The full listing is to be transcribed exactly, with each picture left out.

# [Input]
━━━━━━
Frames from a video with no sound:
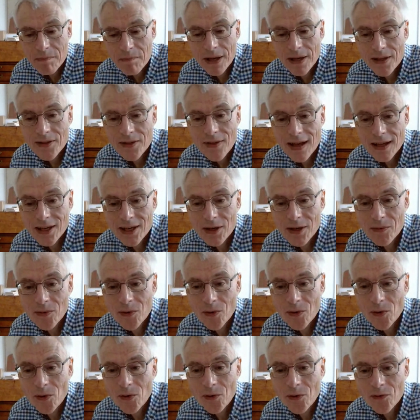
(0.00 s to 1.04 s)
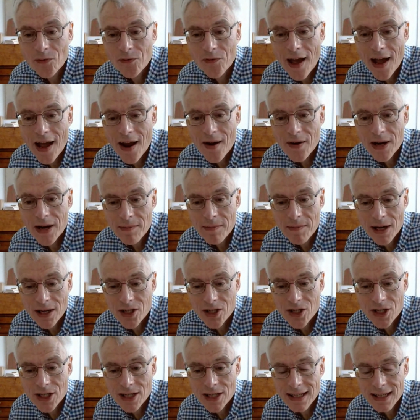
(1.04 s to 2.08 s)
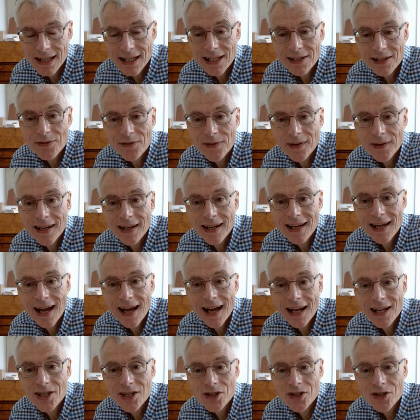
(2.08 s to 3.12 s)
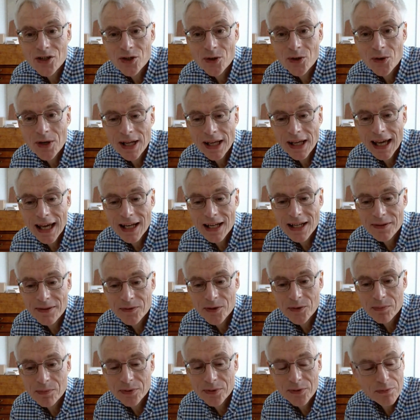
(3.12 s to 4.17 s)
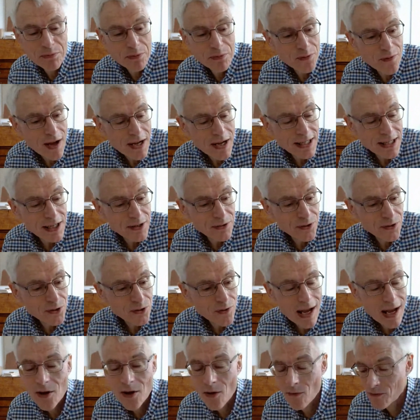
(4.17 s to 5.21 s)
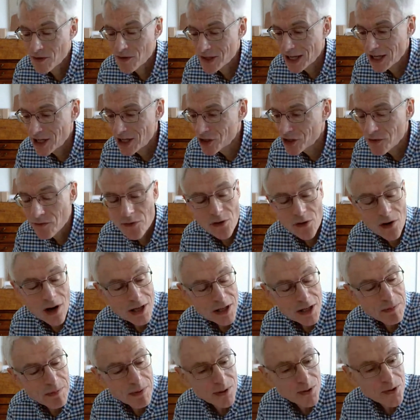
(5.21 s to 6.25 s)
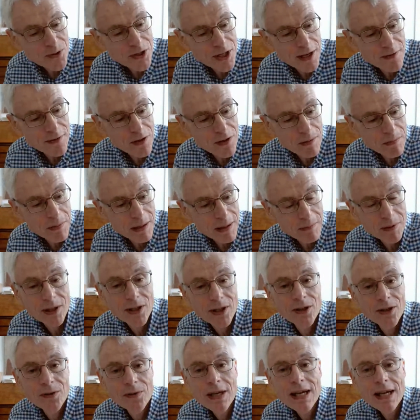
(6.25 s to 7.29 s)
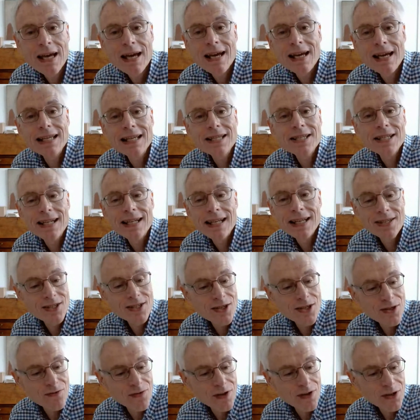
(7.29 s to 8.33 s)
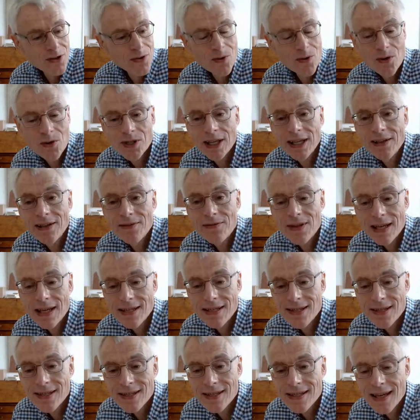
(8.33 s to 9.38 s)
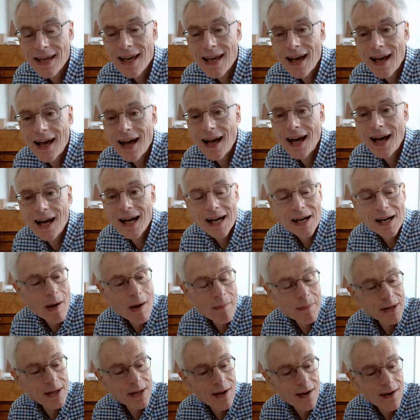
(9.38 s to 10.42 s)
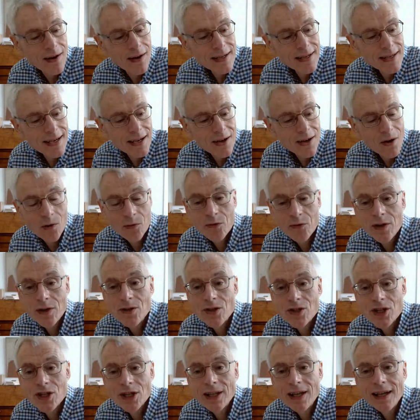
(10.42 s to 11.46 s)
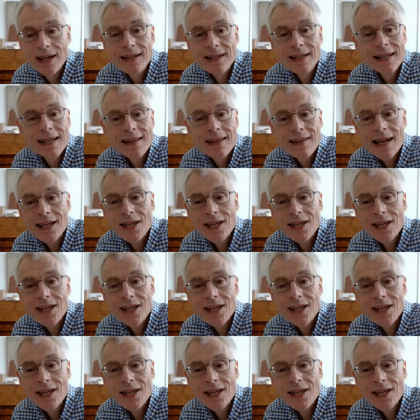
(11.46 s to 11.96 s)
But thank you all very much indeed for joining in and providing a great conversation for us, but also for the people who listen into the recording of this webinar on FutureLearn.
━━━━━━
# [Reply to the task]
Frames from a video with no sound:
(0.00 s to 1.04 s)
(1.04 s to 2.08 s)
(2.08 s to 3.12 s)
(3.12 s to 4.17 s)
(4.17 s to 5.21 s)
(5.21 s to 6.25 s)
(6.25 s to 7.29 s)
(7.29 s to 8.33 s)
(8.33 s to 9.38 s)
(9.38 s to 10.42 s)
(10.42 s to 11.46 s)
(11.46 s to 11.96 s)
But thank you all very much indeed for joining in and providing a great conversation for us, but also for the people who listen into the recording of this webinar on FutureLearn.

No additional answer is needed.